#### WORK TASK
The records that follow must be transcribed in full, without any change.

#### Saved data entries
____

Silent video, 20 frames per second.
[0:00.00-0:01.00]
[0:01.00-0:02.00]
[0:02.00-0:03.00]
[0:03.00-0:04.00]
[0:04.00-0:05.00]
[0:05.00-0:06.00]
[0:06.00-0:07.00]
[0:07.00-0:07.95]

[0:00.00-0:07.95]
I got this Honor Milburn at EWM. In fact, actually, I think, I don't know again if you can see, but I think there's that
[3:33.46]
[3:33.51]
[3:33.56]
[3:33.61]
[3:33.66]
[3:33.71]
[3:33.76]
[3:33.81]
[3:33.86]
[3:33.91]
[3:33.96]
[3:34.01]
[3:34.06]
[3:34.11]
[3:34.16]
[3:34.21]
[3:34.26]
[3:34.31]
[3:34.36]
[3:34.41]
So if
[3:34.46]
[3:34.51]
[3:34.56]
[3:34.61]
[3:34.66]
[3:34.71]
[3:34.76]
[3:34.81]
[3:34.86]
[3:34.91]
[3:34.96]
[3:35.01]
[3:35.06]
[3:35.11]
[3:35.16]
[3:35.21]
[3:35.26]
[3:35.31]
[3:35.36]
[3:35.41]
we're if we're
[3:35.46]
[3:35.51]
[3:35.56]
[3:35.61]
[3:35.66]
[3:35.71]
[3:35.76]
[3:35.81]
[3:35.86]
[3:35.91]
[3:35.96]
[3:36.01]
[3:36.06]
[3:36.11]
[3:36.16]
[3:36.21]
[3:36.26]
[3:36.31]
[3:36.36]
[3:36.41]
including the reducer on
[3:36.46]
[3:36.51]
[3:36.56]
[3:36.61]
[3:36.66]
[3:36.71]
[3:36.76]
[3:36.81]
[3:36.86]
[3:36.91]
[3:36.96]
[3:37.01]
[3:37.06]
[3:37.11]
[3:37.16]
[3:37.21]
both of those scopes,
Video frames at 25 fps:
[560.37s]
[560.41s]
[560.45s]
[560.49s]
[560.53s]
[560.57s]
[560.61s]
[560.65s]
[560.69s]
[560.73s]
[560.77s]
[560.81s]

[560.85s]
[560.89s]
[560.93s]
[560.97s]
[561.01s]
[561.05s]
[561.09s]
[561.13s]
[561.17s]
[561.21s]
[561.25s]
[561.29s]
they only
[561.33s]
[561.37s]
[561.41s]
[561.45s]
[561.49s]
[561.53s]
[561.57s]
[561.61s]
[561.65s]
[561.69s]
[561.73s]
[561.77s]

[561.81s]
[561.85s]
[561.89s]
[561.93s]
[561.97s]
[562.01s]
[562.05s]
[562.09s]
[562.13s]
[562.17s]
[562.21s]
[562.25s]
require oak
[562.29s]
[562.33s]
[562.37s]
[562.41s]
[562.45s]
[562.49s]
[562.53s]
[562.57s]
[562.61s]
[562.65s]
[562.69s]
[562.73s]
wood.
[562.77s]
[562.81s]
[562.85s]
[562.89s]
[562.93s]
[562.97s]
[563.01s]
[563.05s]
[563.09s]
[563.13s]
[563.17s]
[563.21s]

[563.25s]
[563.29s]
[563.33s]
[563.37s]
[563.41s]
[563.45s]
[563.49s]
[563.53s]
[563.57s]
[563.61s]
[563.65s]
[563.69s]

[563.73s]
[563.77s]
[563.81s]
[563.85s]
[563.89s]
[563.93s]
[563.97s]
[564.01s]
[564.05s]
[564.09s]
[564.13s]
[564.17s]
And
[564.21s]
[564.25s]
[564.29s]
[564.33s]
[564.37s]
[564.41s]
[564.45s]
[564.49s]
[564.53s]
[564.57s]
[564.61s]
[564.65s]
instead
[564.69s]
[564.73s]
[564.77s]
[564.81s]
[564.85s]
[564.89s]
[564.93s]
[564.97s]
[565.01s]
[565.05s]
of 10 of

____

#### RESPONSE AREA
Silent video, 20 frames per second.
[0:00.00-0:01.00]
[0:01.00-0:02.00]
[0:02.00-0:03.00]
[0:03.00-0:04.00]
[0:04.00-0:05.00]
[0:05.00-0:06.00]
[0:06.00-0:07.00]
[0:07.00-0:07.95]

[0:00.00-0:07.95]
I got this Honor Milburn at EWM. In fact, actually, I think, I don't know again if you can see, but I think there's that
[3:33.46]
[3:33.51]
[3:33.56]
[3:33.61]
[3:33.66]
[3:33.71]
[3:33.76]
[3:33.81]
[3:33.86]
[3:33.91]
[3:33.96]
[3:34.01]
[3:34.06]
[3:34.11]
[3:34.16]
[3:34.21]
[3:34.26]
[3:34.31]
[3:34.36]
[3:34.41]
So if
[3:34.46]
[3:34.51]
[3:34.56]
[3:34.61]
[3:34.66]
[3:34.71]
[3:34.76]
[3:34.81]
[3:34.86]
[3:34.91]
[3:34.96]
[3:35.01]
[3:35.06]
[3:35.11]
[3:35.16]
[3:35.21]
[3:35.26]
[3:35.31]
[3:35.36]
[3:35.41]
we're if we're
[3:35.46]
[3:35.51]
[3:35.56]
[3:35.61]
[3:35.66]
[3:35.71]
[3:35.76]
[3:35.81]
[3:35.86]
[3:35.91]
[3:35.96]
[3:36.01]
[3:36.06]
[3:36.11]
[3:36.16]
[3:36.21]
[3:36.26]
[3:36.31]
[3:36.36]
[3:36.41]
including the reducer on
[3:36.46]
[3:36.51]
[3:36.56]
[3:36.61]
[3:36.66]
[3:36.71]
[3:36.76]
[3:36.81]
[3:36.86]
[3:36.91]
[3:36.96]
[3:37.01]
[3:37.06]
[3:37.11]
[3:37.16]
[3:37.21]
both of those scopes,
Video frames at 25 fps:
[560.37s]
[560.41s]
[560.45s]
[560.49s]
[560.53s]
[560.57s]
[560.61s]
[560.65s]
[560.69s]
[560.73s]
[560.77s]
[560.81s]

[560.85s]
[560.89s]
[560.93s]
[560.97s]
[561.01s]
[561.05s]
[561.09s]
[561.13s]
[561.17s]
[561.21s]
[561.25s]
[561.29s]
they only
[561.33s]
[561.37s]
[561.41s]
[561.45s]
[561.49s]
[561.53s]
[561.57s]
[561.61s]
[561.65s]
[561.69s]
[561.73s]
[561.77s]

[561.81s]
[561.85s]
[561.89s]
[561.93s]
[561.97s]
[562.01s]
[562.05s]
[562.09s]
[562.13s]
[562.17s]
[562.21s]
[562.25s]
require oak
[562.29s]
[562.33s]
[562.37s]
[562.41s]
[562.45s]
[562.49s]
[562.53s]
[562.57s]
[562.61s]
[562.65s]
[562.69s]
[562.73s]
wood.
[562.77s]
[562.81s]
[562.85s]
[562.89s]
[562.93s]
[562.97s]
[563.01s]
[563.05s]
[563.09s]
[563.13s]
[563.17s]
[563.21s]

[563.25s]
[563.29s]
[563.33s]
[563.37s]
[563.41s]
[563.45s]
[563.49s]
[563.53s]
[563.57s]
[563.61s]
[563.65s]
[563.69s]

[563.73s]
[563.77s]
[563.81s]
[563.85s]
[563.89s]
[563.93s]
[563.97s]
[564.01s]
[564.05s]
[564.09s]
[564.13s]
[564.17s]
And
[564.21s]
[564.25s]
[564.29s]
[564.33s]
[564.37s]
[564.41s]
[564.45s]
[564.49s]
[564.53s]
[564.57s]
[564.61s]
[564.65s]
instead
[564.69s]
[564.73s]
[564.77s]
[564.81s]
[564.85s]
[564.89s]
[564.93s]
[564.97s]
[565.01s]
[565.05s]
of 10 of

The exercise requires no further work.